If they do stop eating but do not respond to treatment then it can sometimes be put down to Cryptobia iubilans
http://edis.ifas.ufl.edu/VM077 :wink: 
Check it out it can wipe out most of your fish without you doing much wrong.
And folk still do not quarantine new fish for 6 weeks. :roll:


----------



## moonlight (Feb 21, 2007)

Thanks for the replys, I ask b/c I can't seem to fix my prize fish (Labeotropheus fuelleborni). He just seems to be wasting away. He is 5-6 inchs, eats well, acts fine, but won't put on any weight and keeps getting smaller over time (Sunk in belly and face). I'm not sure if this is old age, I'v had him two years but I got him full grown, so how knows how old. He has no compatition in the tanks (6 cobues-1in), so stress should not be an issue. I have used JPC, medacated foods, and great care of water conditions. He still seems fine so I got that going for me... but for how long?

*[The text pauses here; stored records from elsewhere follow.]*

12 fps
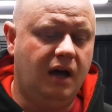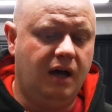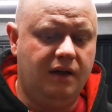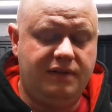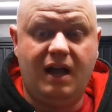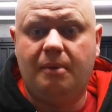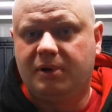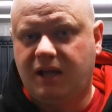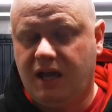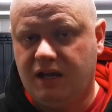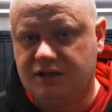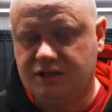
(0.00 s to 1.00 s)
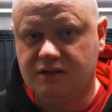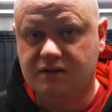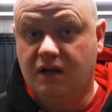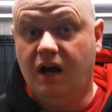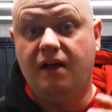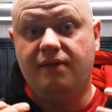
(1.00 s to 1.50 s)
the
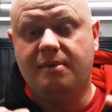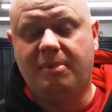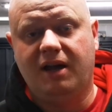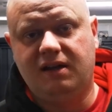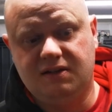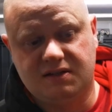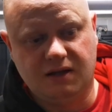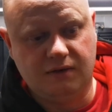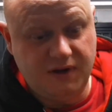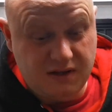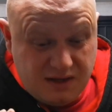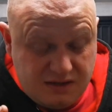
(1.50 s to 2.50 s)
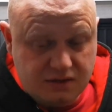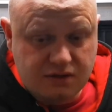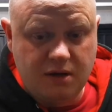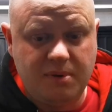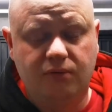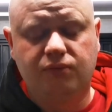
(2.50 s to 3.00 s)
applications, and the bike itself. This is
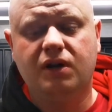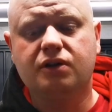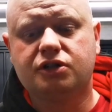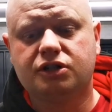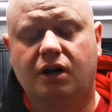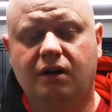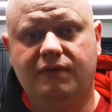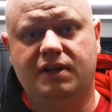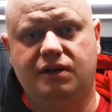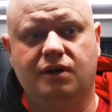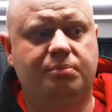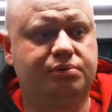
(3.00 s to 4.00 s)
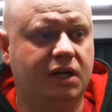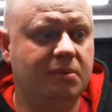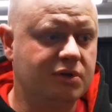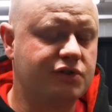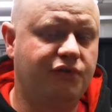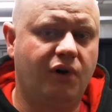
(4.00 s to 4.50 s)
going to be a real short video, pretty
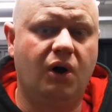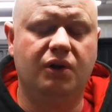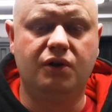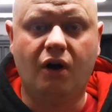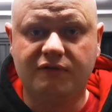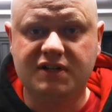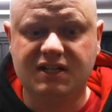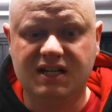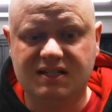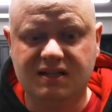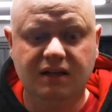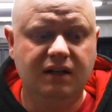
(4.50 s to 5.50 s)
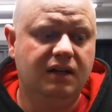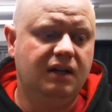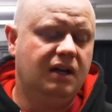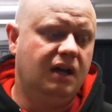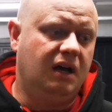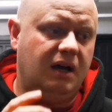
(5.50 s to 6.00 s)
much for novices.
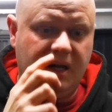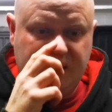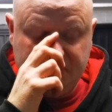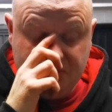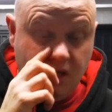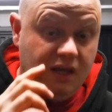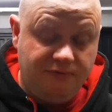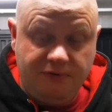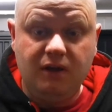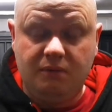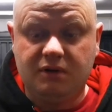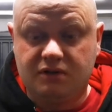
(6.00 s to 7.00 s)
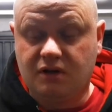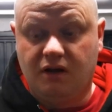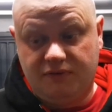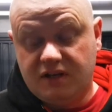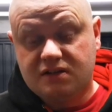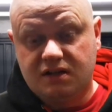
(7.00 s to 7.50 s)
If you were sort
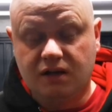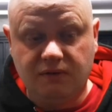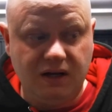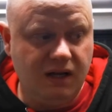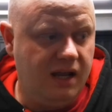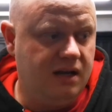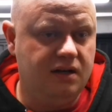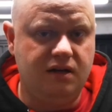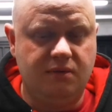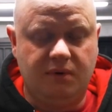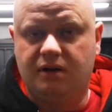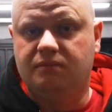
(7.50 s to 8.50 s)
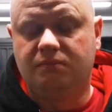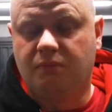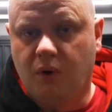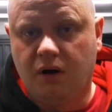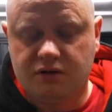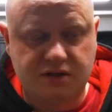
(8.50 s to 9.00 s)
of into your green lane and you want to
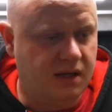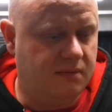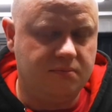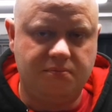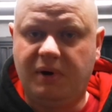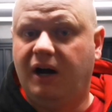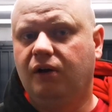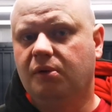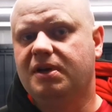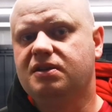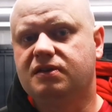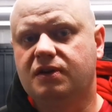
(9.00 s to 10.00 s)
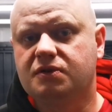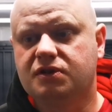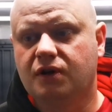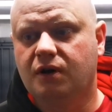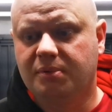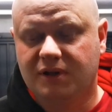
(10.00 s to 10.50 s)
watch, then by all means do
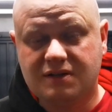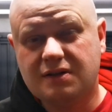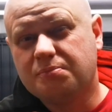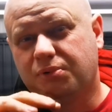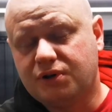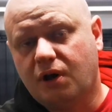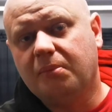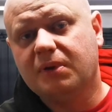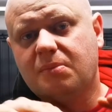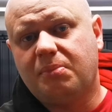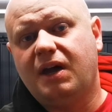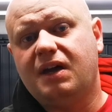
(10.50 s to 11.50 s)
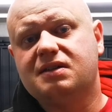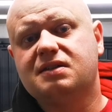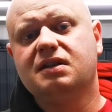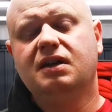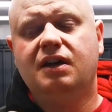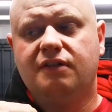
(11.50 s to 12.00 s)
so, but this is predominantly
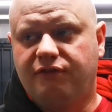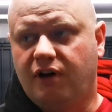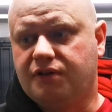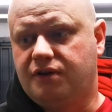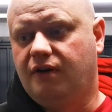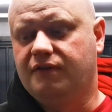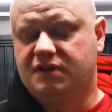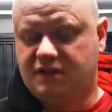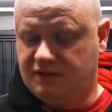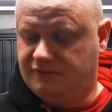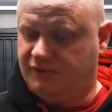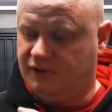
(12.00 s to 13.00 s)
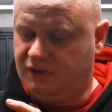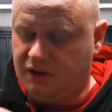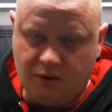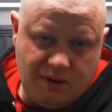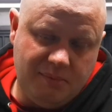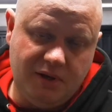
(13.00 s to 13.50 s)
based for the novices, for the
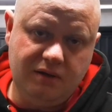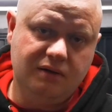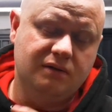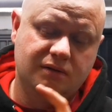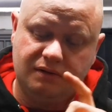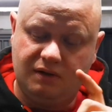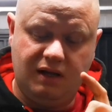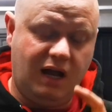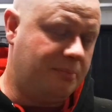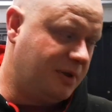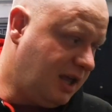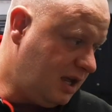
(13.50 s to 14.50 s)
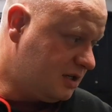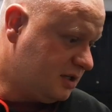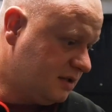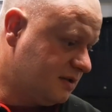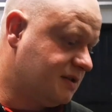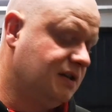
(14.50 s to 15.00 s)
equipment, the
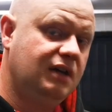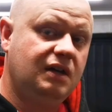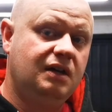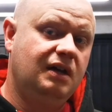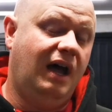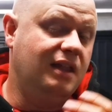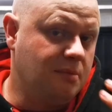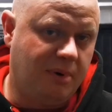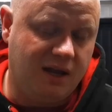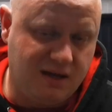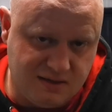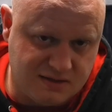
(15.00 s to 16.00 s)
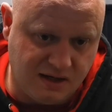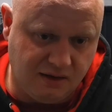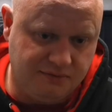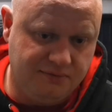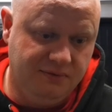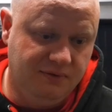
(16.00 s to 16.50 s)
applications, and the bike
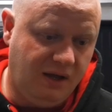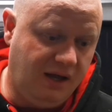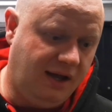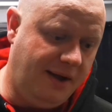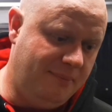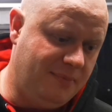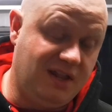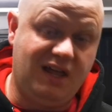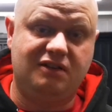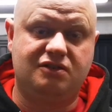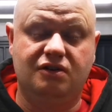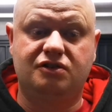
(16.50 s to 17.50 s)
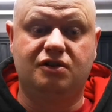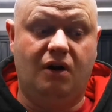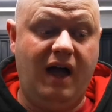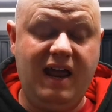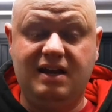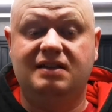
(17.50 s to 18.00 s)
itself. And that's just
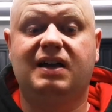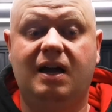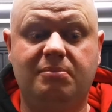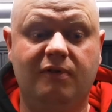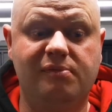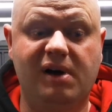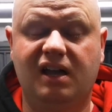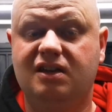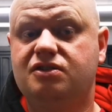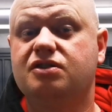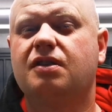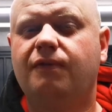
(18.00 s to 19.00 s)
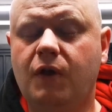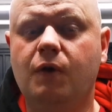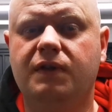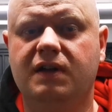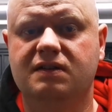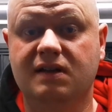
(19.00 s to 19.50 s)
not any type of bike, it's just a few
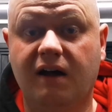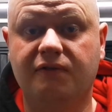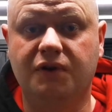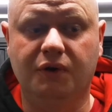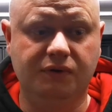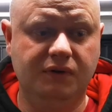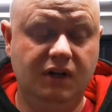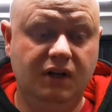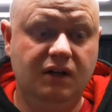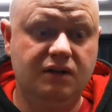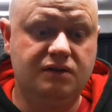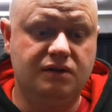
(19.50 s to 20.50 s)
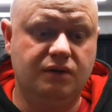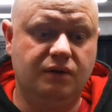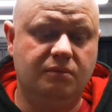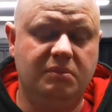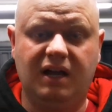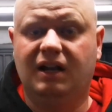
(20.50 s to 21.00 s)
things that I've done
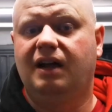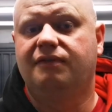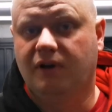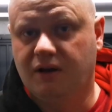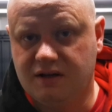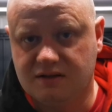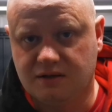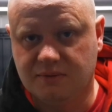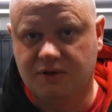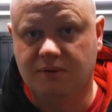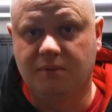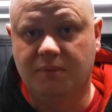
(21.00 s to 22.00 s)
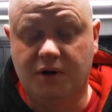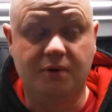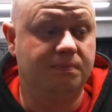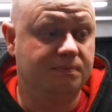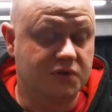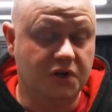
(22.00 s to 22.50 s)
to make life a lot easier with doing what we
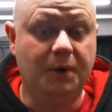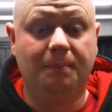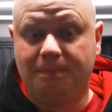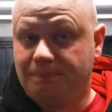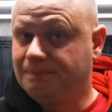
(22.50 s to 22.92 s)
do. So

Any thoughts of what I might try, it seems like a parasite, but there are a lot smarter people on here then I am.


----------



## cichlidaholic (Dec 7, 2005)

It sounds like you've done everything you can do.

I can't tell you how old your fish is, but I can tell you from experience that old fish do sometimes waste away as you are describing.


----------